§ **MATERIAL TO PROCESS**
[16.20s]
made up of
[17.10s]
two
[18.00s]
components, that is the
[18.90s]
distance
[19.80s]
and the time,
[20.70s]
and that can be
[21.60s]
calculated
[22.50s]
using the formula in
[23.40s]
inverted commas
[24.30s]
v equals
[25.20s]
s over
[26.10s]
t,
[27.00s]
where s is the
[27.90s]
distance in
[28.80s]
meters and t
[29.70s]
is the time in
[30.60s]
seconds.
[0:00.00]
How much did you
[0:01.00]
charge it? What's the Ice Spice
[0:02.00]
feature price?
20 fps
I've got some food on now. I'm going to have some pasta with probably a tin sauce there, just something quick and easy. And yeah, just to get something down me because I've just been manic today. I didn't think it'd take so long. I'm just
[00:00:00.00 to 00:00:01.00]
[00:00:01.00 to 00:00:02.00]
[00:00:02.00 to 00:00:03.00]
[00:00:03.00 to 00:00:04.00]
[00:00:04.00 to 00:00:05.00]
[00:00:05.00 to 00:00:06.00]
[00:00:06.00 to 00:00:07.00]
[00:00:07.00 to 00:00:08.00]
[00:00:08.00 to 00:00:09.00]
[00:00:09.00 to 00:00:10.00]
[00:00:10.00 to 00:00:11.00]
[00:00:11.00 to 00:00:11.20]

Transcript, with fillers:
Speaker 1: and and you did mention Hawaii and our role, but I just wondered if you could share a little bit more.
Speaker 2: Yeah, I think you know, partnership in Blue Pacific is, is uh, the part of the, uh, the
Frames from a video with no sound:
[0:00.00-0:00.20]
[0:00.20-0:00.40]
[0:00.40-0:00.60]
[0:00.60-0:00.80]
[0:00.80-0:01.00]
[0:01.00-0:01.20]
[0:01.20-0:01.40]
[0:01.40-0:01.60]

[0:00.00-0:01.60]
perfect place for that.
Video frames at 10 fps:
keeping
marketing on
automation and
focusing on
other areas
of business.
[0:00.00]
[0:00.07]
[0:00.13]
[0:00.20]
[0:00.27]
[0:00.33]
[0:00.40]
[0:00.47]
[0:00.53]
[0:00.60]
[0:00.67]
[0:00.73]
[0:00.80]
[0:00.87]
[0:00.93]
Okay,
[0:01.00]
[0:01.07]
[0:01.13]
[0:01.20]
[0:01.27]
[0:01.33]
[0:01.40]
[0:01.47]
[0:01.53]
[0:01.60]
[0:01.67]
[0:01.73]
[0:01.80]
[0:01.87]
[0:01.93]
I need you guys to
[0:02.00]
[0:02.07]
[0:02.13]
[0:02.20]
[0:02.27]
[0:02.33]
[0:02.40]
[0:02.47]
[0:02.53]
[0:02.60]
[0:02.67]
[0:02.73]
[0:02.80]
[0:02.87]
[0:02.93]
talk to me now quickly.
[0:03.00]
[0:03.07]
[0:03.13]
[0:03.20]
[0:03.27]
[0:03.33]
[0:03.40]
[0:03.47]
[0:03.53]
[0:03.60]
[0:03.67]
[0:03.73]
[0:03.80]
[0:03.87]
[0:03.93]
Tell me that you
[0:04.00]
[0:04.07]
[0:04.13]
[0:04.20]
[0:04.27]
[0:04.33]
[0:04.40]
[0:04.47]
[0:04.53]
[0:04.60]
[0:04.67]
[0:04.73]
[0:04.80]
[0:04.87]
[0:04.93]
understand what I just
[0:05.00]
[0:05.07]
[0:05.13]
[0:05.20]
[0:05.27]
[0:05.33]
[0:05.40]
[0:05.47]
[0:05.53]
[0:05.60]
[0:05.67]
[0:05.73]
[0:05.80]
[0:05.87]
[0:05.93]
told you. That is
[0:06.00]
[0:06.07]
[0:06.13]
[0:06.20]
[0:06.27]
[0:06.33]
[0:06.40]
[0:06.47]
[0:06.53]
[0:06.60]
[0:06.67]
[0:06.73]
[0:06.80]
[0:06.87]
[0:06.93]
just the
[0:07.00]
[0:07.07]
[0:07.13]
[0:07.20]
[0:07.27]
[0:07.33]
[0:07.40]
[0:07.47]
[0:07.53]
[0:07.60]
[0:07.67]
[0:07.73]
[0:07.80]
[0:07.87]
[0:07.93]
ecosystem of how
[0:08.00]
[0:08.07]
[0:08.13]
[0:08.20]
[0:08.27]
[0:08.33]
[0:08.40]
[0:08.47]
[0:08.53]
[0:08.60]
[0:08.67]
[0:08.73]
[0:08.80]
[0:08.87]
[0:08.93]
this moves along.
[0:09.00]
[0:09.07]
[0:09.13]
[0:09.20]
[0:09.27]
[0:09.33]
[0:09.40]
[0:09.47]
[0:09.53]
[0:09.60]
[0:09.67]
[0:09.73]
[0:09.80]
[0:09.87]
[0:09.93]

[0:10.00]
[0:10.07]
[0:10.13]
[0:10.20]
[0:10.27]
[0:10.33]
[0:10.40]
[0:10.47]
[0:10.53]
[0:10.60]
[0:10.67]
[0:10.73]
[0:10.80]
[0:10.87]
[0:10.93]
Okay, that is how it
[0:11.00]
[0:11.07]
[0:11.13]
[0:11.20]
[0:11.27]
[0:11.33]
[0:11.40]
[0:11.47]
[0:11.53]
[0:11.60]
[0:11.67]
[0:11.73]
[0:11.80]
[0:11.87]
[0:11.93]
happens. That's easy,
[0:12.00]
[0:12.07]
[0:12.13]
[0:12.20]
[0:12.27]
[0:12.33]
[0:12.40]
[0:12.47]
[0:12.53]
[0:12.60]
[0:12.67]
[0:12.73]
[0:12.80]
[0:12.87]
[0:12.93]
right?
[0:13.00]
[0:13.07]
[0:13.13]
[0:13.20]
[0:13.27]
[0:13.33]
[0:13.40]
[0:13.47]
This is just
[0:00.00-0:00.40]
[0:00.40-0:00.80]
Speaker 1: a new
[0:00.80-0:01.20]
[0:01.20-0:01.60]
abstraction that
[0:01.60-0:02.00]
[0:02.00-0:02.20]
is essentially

§ **WHAT IS NEEDED**
Please copy out the records exactly as they appear.

§ **WRITTEN REPLY**
[16.20s]
made up of
[17.10s]
two
[18.00s]
components, that is the
[18.90s]
distance
[19.80s]
and the time,
[20.70s]
and that can be
[21.60s]
calculated
[22.50s]
using the formula in
[23.40s]
inverted commas
[24.30s]
v equals
[25.20s]
s over
[26.10s]
t,
[27.00s]
where s is the
[27.90s]
distance in
[28.80s]
meters and t
[29.70s]
is the time in
[30.60s]
seconds.
[0:00.00]
How much did you
[0:01.00]
charge it? What's the Ice Spice
[0:02.00]
feature price?
20 fps
I've got some food on now. I'm going to have some pasta with probably a tin sauce there, just something quick and easy. And yeah, just to get something down me because I've just been manic today. I didn't think it'd take so long. I'm just
[00:00:00.00 to 00:00:01.00]
[00:00:01.00 to 00:00:02.00]
[00:00:02.00 to 00:00:03.00]
[00:00:03.00 to 00:00:04.00]
[00:00:04.00 to 00:00:05.00]
[00:00:05.00 to 00:00:06.00]
[00:00:06.00 to 00:00:07.00]
[00:00:07.00 to 00:00:08.00]
[00:00:08.00 to 00:00:09.00]
[00:00:09.00 to 00:00:10.00]
[00:00:10.00 to 00:00:11.00]
[00:00:11.00 to 00:00:11.20]

Transcript, with fillers:
Speaker 1: and and you did mention Hawaii and our role, but I just wondered if you could share a little bit more.
Speaker 2: Yeah, I think you know, partnership in Blue Pacific is, is uh, the part of the, uh, the
Frames from a video with no sound:
[0:00.00-0:00.20]
[0:00.20-0:00.40]
[0:00.40-0:00.60]
[0:00.60-0:00.80]
[0:00.80-0:01.00]
[0:01.00-0:01.20]
[0:01.20-0:01.40]
[0:01.40-0:01.60]

[0:00.00-0:01.60]
perfect place for that.
Video frames at 10 fps:
keeping
marketing on
automation and
focusing on
other areas
of business.
[0:00.00]
[0:00.07]
[0:00.13]
[0:00.20]
[0:00.27]
[0:00.33]
[0:00.40]
[0:00.47]
[0:00.53]
[0:00.60]
[0:00.67]
[0:00.73]
[0:00.80]
[0:00.87]
[0:00.93]
Okay,
[0:01.00]
[0:01.07]
[0:01.13]
[0:01.20]
[0:01.27]
[0:01.33]
[0:01.40]
[0:01.47]
[0:01.53]
[0:01.60]
[0:01.67]
[0:01.73]
[0:01.80]
[0:01.87]
[0:01.93]
I need you guys to
[0:02.00]
[0:02.07]
[0:02.13]
[0:02.20]
[0:02.27]
[0:02.33]
[0:02.40]
[0:02.47]
[0:02.53]
[0:02.60]
[0:02.67]
[0:02.73]
[0:02.80]
[0:02.87]
[0:02.93]
talk to me now quickly.
[0:03.00]
[0:03.07]
[0:03.13]
[0:03.20]
[0:03.27]
[0:03.33]
[0:03.40]
[0:03.47]
[0:03.53]
[0:03.60]
[0:03.67]
[0:03.73]
[0:03.80]
[0:03.87]
[0:03.93]
Tell me that you
[0:04.00]
[0:04.07]
[0:04.13]
[0:04.20]
[0:04.27]
[0:04.33]
[0:04.40]
[0:04.47]
[0:04.53]
[0:04.60]
[0:04.67]
[0:04.73]
[0:04.80]
[0:04.87]
[0:04.93]
understand what I just
[0:05.00]
[0:05.07]
[0:05.13]
[0:05.20]
[0:05.27]
[0:05.33]
[0:05.40]
[0:05.47]
[0:05.53]
[0:05.60]
[0:05.67]
[0:05.73]
[0:05.80]
[0:05.87]
[0:05.93]
told you. That is
[0:06.00]
[0:06.07]
[0:06.13]
[0:06.20]
[0:06.27]
[0:06.33]
[0:06.40]
[0:06.47]
[0:06.53]
[0:06.60]
[0:06.67]
[0:06.73]
[0:06.80]
[0:06.87]
[0:06.93]
just the
[0:07.00]
[0:07.07]
[0:07.13]
[0:07.20]
[0:07.27]
[0:07.33]
[0:07.40]
[0:07.47]
[0:07.53]
[0:07.60]
[0:07.67]
[0:07.73]
[0:07.80]
[0:07.87]
[0:07.93]
ecosystem of how
[0:08.00]
[0:08.07]
[0:08.13]
[0:08.20]
[0:08.27]
[0:08.33]
[0:08.40]
[0:08.47]
[0:08.53]
[0:08.60]
[0:08.67]
[0:08.73]
[0:08.80]
[0:08.87]
[0:08.93]
this moves along.
[0:09.00]
[0:09.07]
[0:09.13]
[0:09.20]
[0:09.27]
[0:09.33]
[0:09.40]
[0:09.47]
[0:09.53]
[0:09.60]
[0:09.67]
[0:09.73]
[0:09.80]
[0:09.87]
[0:09.93]

[0:10.00]
[0:10.07]
[0:10.13]
[0:10.20]
[0:10.27]
[0:10.33]
[0:10.40]
[0:10.47]
[0:10.53]
[0:10.60]
[0:10.67]
[0:10.73]
[0:10.80]
[0:10.87]
[0:10.93]
Okay, that is how it
[0:11.00]
[0:11.07]
[0:11.13]
[0:11.20]
[0:11.27]
[0:11.33]
[0:11.40]
[0:11.47]
[0:11.53]
[0:11.60]
[0:11.67]
[0:11.73]
[0:11.80]
[0:11.87]
[0:11.93]
happens. That's easy,
[0:12.00]
[0:12.07]
[0:12.13]
[0:12.20]
[0:12.27]
[0:12.33]
[0:12.40]
[0:12.47]
[0:12.53]
[0:12.60]
[0:12.67]
[0:12.73]
[0:12.80]
[0:12.87]
[0:12.93]
right?
[0:13.00]
[0:13.07]
[0:13.13]
[0:13.20]
[0:13.27]
[0:13.33]
[0:13.40]
[0:13.47]
This is just
[0:00.00-0:00.40]
[0:00.40-0:00.80]
Speaker 1: a new
[0:00.80-0:01.20]
[0:01.20-0:01.60]
abstraction that
[0:01.60-0:02.00]
[0:02.00-0:02.20]
is essentially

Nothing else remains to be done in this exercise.